◆ **Problem details**
Would you write the data out once more, exactly as it is?

◆ **Provided data**
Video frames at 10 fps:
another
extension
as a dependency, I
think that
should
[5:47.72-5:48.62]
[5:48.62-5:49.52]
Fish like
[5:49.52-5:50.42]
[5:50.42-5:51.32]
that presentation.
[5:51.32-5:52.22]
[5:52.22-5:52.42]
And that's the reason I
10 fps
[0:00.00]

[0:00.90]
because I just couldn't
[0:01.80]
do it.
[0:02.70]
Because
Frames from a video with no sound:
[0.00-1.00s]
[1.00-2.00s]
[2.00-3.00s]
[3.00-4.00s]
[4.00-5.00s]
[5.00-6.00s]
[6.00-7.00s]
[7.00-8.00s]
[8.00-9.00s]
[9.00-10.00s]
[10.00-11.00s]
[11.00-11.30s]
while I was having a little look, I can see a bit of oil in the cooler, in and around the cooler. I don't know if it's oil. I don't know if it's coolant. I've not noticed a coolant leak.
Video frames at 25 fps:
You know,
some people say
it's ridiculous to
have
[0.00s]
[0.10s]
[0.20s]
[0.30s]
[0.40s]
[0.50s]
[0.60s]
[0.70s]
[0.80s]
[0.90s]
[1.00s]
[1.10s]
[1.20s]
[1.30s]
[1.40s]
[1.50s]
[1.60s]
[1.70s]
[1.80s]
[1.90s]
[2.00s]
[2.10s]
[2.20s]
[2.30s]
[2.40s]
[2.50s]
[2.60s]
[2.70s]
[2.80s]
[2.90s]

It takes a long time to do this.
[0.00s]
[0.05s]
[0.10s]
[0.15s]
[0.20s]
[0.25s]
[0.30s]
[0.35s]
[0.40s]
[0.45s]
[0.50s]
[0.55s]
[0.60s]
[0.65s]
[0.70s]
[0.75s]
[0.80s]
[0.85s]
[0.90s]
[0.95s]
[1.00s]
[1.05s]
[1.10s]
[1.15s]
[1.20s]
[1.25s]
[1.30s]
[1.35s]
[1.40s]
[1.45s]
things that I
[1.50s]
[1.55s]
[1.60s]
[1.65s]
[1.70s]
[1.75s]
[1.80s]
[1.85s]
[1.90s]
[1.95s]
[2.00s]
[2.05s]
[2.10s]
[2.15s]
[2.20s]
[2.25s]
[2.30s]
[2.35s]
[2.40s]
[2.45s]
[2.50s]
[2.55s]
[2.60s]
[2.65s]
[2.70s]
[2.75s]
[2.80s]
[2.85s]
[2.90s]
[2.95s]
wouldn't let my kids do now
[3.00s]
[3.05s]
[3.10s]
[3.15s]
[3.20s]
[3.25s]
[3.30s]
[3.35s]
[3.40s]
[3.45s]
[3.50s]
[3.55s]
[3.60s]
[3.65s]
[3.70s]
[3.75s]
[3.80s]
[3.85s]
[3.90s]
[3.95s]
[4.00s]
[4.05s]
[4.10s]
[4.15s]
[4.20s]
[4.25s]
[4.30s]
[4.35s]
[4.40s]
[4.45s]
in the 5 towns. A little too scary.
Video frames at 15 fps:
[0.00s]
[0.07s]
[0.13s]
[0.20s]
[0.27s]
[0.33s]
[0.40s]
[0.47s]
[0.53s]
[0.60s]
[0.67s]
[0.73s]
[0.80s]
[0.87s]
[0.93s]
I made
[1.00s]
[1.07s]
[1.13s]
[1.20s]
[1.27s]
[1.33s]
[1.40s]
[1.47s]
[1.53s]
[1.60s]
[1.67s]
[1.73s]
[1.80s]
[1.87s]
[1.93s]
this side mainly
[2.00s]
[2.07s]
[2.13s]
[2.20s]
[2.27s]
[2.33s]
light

◆ **Result**
Video frames at 10 fps:
another
extension
as a dependency, I
think that
should
[5:47.72-5:48.62]
[5:48.62-5:49.52]
Fish like
[5:49.52-5:50.42]
[5:50.42-5:51.32]
that presentation.
[5:51.32-5:52.22]
[5:52.22-5:52.42]
And that's the reason I
10 fps
[0:00.00]

[0:00.90]
because I just couldn't
[0:01.80]
do it.
[0:02.70]
Because
Frames from a video with no sound:
[0.00-1.00s]
[1.00-2.00s]
[2.00-3.00s]
[3.00-4.00s]
[4.00-5.00s]
[5.00-6.00s]
[6.00-7.00s]
[7.00-8.00s]
[8.00-9.00s]
[9.00-10.00s]
[10.00-11.00s]
[11.00-11.30s]
while I was having a little look, I can see a bit of oil in the cooler, in and around the cooler. I don't know if it's oil. I don't know if it's coolant. I've not noticed a coolant leak.
Video frames at 25 fps:
You know,
some people say
it's ridiculous to
have
[0.00s]
[0.10s]
[0.20s]
[0.30s]
[0.40s]
[0.50s]
[0.60s]
[0.70s]
[0.80s]
[0.90s]
[1.00s]
[1.10s]
[1.20s]
[1.30s]
[1.40s]
[1.50s]
[1.60s]
[1.70s]
[1.80s]
[1.90s]
[2.00s]
[2.10s]
[2.20s]
[2.30s]
[2.40s]
[2.50s]
[2.60s]
[2.70s]
[2.80s]
[2.90s]

It takes a long time to do this.
[0.00s]
[0.05s]
[0.10s]
[0.15s]
[0.20s]
[0.25s]
[0.30s]
[0.35s]
[0.40s]
[0.45s]
[0.50s]
[0.55s]
[0.60s]
[0.65s]
[0.70s]
[0.75s]
[0.80s]
[0.85s]
[0.90s]
[0.95s]
[1.00s]
[1.05s]
[1.10s]
[1.15s]
[1.20s]
[1.25s]
[1.30s]
[1.35s]
[1.40s]
[1.45s]
things that I
[1.50s]
[1.55s]
[1.60s]
[1.65s]
[1.70s]
[1.75s]
[1.80s]
[1.85s]
[1.90s]
[1.95s]
[2.00s]
[2.05s]
[2.10s]
[2.15s]
[2.20s]
[2.25s]
[2.30s]
[2.35s]
[2.40s]
[2.45s]
[2.50s]
[2.55s]
[2.60s]
[2.65s]
[2.70s]
[2.75s]
[2.80s]
[2.85s]
[2.90s]
[2.95s]
wouldn't let my kids do now
[3.00s]
[3.05s]
[3.10s]
[3.15s]
[3.20s]
[3.25s]
[3.30s]
[3.35s]
[3.40s]
[3.45s]
[3.50s]
[3.55s]
[3.60s]
[3.65s]
[3.70s]
[3.75s]
[3.80s]
[3.85s]
[3.90s]
[3.95s]
[4.00s]
[4.05s]
[4.10s]
[4.15s]
[4.20s]
[4.25s]
[4.30s]
[4.35s]
[4.40s]
[4.45s]
in the 5 towns. A little too scary.
Video frames at 15 fps:
[0.00s]
[0.07s]
[0.13s]
[0.20s]
[0.27s]
[0.33s]
[0.40s]
[0.47s]
[0.53s]
[0.60s]
[0.67s]
[0.73s]
[0.80s]
[0.87s]
[0.93s]
I made
[1.00s]
[1.07s]
[1.13s]
[1.20s]
[1.27s]
[1.33s]
[1.40s]
[1.47s]
[1.53s]
[1.60s]
[1.67s]
[1.73s]
[1.80s]
[1.87s]
[1.93s]
this side mainly
[2.00s]
[2.07s]
[2.13s]
[2.20s]
[2.27s]
[2.33s]
light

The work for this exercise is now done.